Introducir vacunas de ARNm

Entre las vacunas candidatas identificadas por los investigadores se encuentran varios péptidos de una clase de proteínas denominadas sistemas de secreción de tipo 7 (T7SS). Algunos de estos péptidos también aparecieron en un estudio anterior del laboratorio de Bryson sobre el MHC-1.

"Los sustratos del sistema de secreción tipo 7 representan una fracción muy pequeña del proteoma general de la tuberculosis, pero cuando se observa el MHC de clase I o el MHC de clase II, parece que las células presentan preferentemente estos", afirma el investigador. 

Dos de las proteínas más conocidas de este sistema, EsxA y EsxB, son secretadas por las bacterias para facilitar su escape de las membranas que los fagocitos utilizan para envolverlas dentro de la célula.
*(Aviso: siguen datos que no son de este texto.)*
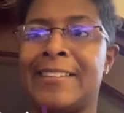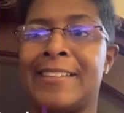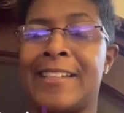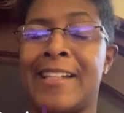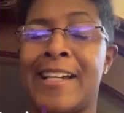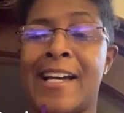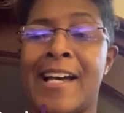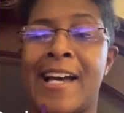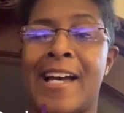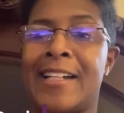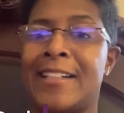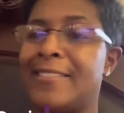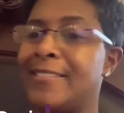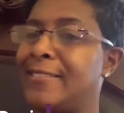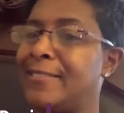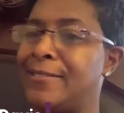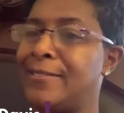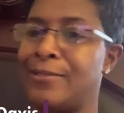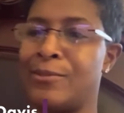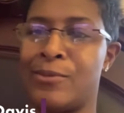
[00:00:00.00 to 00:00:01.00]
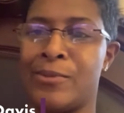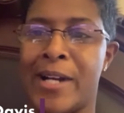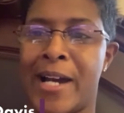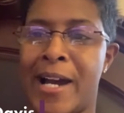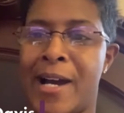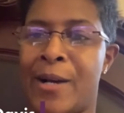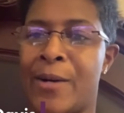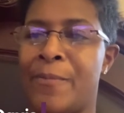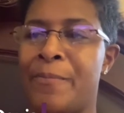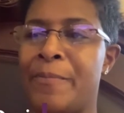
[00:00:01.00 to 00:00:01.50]
Ah,
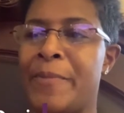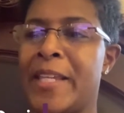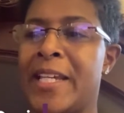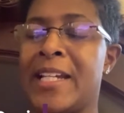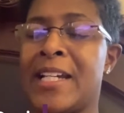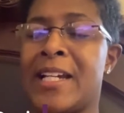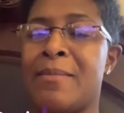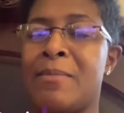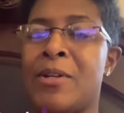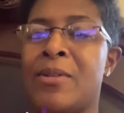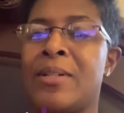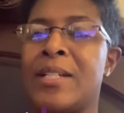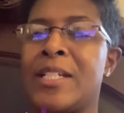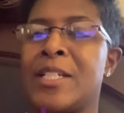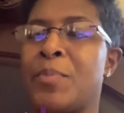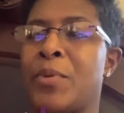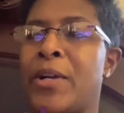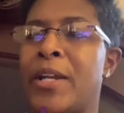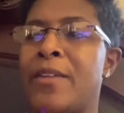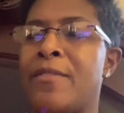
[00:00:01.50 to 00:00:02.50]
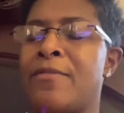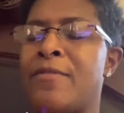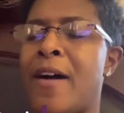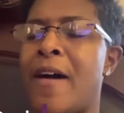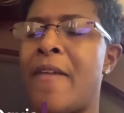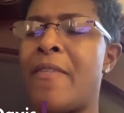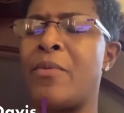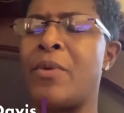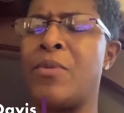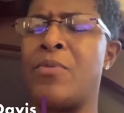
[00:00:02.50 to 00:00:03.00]
wow. Come on, let's pray.
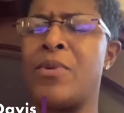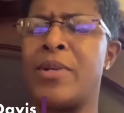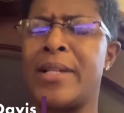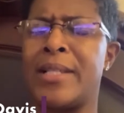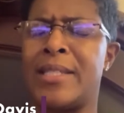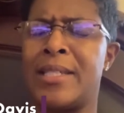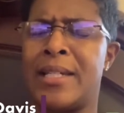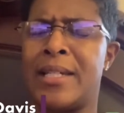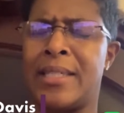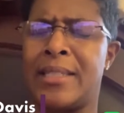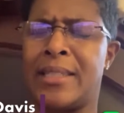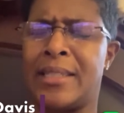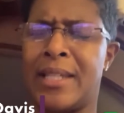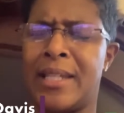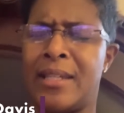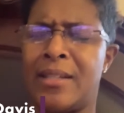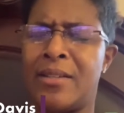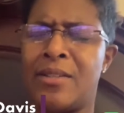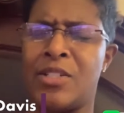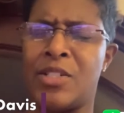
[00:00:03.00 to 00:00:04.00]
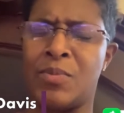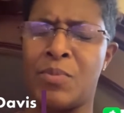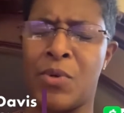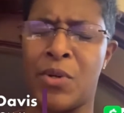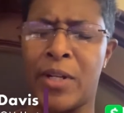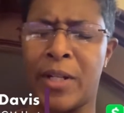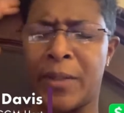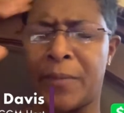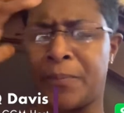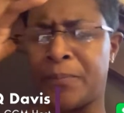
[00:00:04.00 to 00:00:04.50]
Father, we want to tell you thank you this
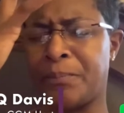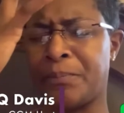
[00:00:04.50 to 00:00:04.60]
morning.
Ninguna de las dos proteínas puede atravesar la membrana por sí sola, pero al unirse para formar un heterodímero, pueden perforar la membrana, lo que también permite la salida de otras proteínas del sistema de secreción tipo VII (T7SS), se detalla en el artículo publicado. 

Para evaluar si las proteínas identificadas podían constituir una vacuna eficaz, los investigadores crearon vacunas de ARNm que codificaban dos secuencias proteicas: EsxB y EsxG, diseñando varias versiones de la vacuna, dirigidas a diferentes compartimentos celulares.

Posteriormente, se administró esta vacuna a fagocitos humanos, donde descubrieron que las vacunas dirigidas a los lisosomas celulares -orgánulos que descomponen moléculas- eran las más eficaces. Estas vacunas indujeron una presentación de péptidos de tuberculosis por el complejo mayor de histocompatibilidad (MHC) 1.000 veces mayor que las demás. También se descubrió que la presentación era aún mayor si añadían EsxA a la vacuna, porque "permite la formación de los heterodímeros que pueden atravesar la membrana lisosomal". 

Actualmente, los investigadores cuentan con una combinación de ocho proteínas que, según opinan, "podría ofrecer protección contra la tuberculosis a la mayoría de las personas", aunque continúan probando esta combinación con muestras de sangre de personas de todo el mundo. También esperan realizar estudios adicionales para explorar el grado de protección que ofrece esta vacuna en modelos animales. Las pruebas en humanos podrían comenzar dentro de varios años.